Your assignment: Retype the material exactly, ending with the line containing "[00:00:03.10]".
___ Records for this task
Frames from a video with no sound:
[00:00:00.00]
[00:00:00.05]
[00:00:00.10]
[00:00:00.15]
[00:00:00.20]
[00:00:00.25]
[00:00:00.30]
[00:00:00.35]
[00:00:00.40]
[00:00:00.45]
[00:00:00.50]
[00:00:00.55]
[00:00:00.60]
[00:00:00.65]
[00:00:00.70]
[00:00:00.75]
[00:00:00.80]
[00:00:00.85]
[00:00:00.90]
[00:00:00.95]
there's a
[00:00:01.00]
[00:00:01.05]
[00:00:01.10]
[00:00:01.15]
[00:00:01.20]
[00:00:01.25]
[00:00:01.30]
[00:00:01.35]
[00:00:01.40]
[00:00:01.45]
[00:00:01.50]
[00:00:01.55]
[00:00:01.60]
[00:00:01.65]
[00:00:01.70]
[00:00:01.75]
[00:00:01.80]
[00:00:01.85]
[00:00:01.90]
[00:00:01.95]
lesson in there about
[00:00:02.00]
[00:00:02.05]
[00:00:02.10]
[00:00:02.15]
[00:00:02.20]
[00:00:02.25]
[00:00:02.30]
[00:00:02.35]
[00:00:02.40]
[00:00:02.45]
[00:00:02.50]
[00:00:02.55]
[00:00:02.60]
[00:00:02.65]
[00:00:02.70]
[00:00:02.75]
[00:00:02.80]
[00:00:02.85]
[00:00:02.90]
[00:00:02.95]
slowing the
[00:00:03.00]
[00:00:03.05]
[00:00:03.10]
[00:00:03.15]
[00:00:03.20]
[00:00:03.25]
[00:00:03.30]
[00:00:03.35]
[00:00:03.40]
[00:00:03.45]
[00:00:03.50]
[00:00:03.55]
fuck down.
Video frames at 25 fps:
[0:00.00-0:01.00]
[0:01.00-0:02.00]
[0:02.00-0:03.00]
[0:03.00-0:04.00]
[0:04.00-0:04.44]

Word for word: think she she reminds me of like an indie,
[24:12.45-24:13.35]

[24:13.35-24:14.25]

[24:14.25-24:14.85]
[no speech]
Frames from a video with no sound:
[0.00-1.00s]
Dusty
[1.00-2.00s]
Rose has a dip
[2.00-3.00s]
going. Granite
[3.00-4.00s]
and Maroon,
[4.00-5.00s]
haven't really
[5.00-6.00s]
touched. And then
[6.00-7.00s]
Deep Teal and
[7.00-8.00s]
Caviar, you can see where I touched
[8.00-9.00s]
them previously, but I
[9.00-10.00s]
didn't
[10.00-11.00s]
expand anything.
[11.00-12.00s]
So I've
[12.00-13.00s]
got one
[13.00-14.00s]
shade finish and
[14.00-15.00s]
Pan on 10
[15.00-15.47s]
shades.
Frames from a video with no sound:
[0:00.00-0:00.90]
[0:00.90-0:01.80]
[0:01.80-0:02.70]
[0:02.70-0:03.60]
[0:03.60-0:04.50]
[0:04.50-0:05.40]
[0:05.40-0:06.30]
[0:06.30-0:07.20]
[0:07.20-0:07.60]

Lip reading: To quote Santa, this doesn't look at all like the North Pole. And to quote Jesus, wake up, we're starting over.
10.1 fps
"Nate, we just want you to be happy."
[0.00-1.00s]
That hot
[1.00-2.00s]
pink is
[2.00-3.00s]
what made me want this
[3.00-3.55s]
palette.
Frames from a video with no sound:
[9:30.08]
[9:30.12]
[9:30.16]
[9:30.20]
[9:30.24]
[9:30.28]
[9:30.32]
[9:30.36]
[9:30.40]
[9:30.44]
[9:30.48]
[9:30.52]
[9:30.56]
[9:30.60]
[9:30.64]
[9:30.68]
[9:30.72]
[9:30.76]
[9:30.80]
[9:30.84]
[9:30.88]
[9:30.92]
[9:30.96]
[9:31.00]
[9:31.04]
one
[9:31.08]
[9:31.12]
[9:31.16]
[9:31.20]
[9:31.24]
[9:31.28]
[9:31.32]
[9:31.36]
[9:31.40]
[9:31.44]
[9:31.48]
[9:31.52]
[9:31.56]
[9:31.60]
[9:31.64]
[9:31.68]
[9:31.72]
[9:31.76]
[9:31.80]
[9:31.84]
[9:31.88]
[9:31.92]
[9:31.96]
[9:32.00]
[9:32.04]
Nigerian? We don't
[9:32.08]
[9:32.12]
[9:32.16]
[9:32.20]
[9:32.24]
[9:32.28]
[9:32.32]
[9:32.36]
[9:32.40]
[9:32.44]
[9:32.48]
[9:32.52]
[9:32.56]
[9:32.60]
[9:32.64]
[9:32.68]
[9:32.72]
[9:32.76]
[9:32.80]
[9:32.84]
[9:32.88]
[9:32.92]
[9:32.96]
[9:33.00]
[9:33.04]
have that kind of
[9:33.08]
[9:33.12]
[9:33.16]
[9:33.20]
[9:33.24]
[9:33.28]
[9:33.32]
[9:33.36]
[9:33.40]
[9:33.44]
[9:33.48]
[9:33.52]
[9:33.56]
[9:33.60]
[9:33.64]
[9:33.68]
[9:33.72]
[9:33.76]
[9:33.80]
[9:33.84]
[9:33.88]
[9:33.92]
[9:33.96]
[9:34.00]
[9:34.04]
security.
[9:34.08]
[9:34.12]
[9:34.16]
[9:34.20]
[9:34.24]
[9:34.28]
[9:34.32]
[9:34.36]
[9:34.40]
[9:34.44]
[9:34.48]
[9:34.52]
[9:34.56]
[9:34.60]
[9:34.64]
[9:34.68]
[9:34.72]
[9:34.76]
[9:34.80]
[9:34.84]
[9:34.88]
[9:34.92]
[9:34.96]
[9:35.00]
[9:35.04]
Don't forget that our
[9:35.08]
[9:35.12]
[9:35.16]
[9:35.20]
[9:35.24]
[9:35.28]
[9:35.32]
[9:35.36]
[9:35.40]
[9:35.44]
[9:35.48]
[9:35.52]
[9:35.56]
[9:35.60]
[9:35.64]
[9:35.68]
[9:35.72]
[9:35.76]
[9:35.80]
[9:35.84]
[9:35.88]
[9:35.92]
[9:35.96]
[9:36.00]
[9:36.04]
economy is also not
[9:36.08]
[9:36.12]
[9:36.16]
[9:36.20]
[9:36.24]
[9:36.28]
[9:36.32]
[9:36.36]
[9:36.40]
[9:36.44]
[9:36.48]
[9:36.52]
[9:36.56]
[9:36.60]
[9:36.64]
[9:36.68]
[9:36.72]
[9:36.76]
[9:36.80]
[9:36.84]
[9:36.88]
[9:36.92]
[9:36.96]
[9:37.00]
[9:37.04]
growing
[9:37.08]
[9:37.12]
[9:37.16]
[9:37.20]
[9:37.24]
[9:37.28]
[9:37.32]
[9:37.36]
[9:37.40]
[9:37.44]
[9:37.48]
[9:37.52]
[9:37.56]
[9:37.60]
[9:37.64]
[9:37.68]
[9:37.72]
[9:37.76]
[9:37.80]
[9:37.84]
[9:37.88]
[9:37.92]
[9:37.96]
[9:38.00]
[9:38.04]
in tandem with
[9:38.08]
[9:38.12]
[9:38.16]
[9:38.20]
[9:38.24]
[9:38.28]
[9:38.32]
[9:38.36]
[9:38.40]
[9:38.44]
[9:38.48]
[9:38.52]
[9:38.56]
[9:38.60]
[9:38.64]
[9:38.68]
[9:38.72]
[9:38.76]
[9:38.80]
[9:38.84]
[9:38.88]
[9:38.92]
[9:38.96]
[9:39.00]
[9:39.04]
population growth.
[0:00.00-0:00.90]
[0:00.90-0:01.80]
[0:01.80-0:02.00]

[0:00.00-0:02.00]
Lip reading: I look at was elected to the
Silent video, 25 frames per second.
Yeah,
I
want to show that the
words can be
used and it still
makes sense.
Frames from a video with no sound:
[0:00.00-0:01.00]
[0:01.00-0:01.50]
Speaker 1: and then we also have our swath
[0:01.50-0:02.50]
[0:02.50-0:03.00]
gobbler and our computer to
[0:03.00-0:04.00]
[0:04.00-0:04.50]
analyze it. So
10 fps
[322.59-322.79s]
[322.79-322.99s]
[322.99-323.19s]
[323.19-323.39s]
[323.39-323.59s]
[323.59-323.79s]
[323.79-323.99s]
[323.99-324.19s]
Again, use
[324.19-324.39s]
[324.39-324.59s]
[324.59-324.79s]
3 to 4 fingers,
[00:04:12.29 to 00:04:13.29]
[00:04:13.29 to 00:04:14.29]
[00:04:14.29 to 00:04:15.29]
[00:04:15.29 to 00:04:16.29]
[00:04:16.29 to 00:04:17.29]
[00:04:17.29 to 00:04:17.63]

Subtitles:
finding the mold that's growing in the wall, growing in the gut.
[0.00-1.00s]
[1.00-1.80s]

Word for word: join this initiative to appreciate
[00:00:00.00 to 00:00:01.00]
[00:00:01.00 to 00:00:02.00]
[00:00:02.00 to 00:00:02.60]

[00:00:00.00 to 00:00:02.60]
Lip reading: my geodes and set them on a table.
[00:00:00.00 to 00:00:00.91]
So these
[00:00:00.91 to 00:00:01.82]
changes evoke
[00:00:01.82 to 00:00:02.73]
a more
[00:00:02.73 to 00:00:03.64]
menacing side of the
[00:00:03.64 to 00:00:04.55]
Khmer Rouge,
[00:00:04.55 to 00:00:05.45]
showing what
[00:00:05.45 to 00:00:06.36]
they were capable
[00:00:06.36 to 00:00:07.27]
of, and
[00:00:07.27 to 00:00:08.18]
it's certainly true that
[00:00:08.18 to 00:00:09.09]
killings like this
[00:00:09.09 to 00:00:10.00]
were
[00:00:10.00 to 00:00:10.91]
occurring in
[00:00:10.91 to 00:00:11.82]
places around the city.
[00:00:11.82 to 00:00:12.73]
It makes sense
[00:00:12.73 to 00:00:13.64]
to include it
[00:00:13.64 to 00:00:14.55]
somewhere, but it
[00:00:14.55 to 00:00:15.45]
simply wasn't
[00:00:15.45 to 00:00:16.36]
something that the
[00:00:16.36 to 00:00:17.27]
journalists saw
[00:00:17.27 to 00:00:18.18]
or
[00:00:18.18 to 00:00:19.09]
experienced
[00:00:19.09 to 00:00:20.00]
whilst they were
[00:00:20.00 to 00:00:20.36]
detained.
______
Written answer:
Frames from a video with no sound:
[00:00:00.00]
[00:00:00.05]
[00:00:00.10]
[00:00:00.15]
[00:00:00.20]
[00:00:00.25]
[00:00:00.30]
[00:00:00.35]
[00:00:00.40]
[00:00:00.45]
[00:00:00.50]
[00:00:00.55]
[00:00:00.60]
[00:00:00.65]
[00:00:00.70]
[00:00:00.75]
[00:00:00.80]
[00:00:00.85]
[00:00:00.90]
[00:00:00.95]
there's a
[00:00:01.00]
[00:00:01.05]
[00:00:01.10]
[00:00:01.15]
[00:00:01.20]
[00:00:01.25]
[00:00:01.30]
[00:00:01.35]
[00:00:01.40]
[00:00:01.45]
[00:00:01.50]
[00:00:01.55]
[00:00:01.60]
[00:00:01.65]
[00:00:01.70]
[00:00:01.75]
[00:00:01.80]
[00:00:01.85]
[00:00:01.90]
[00:00:01.95]
lesson in there about
[00:00:02.00]
[00:00:02.05]
[00:00:02.10]
[00:00:02.15]
[00:00:02.20]
[00:00:02.25]
[00:00:02.30]
[00:00:02.35]
[00:00:02.40]
[00:00:02.45]
[00:00:02.50]
[00:00:02.55]
[00:00:02.60]
[00:00:02.65]
[00:00:02.70]
[00:00:02.75]
[00:00:02.80]
[00:00:02.85]
[00:00:02.90]
[00:00:02.95]
slowing the
[00:00:03.00]
[00:00:03.05]
[00:00:03.10]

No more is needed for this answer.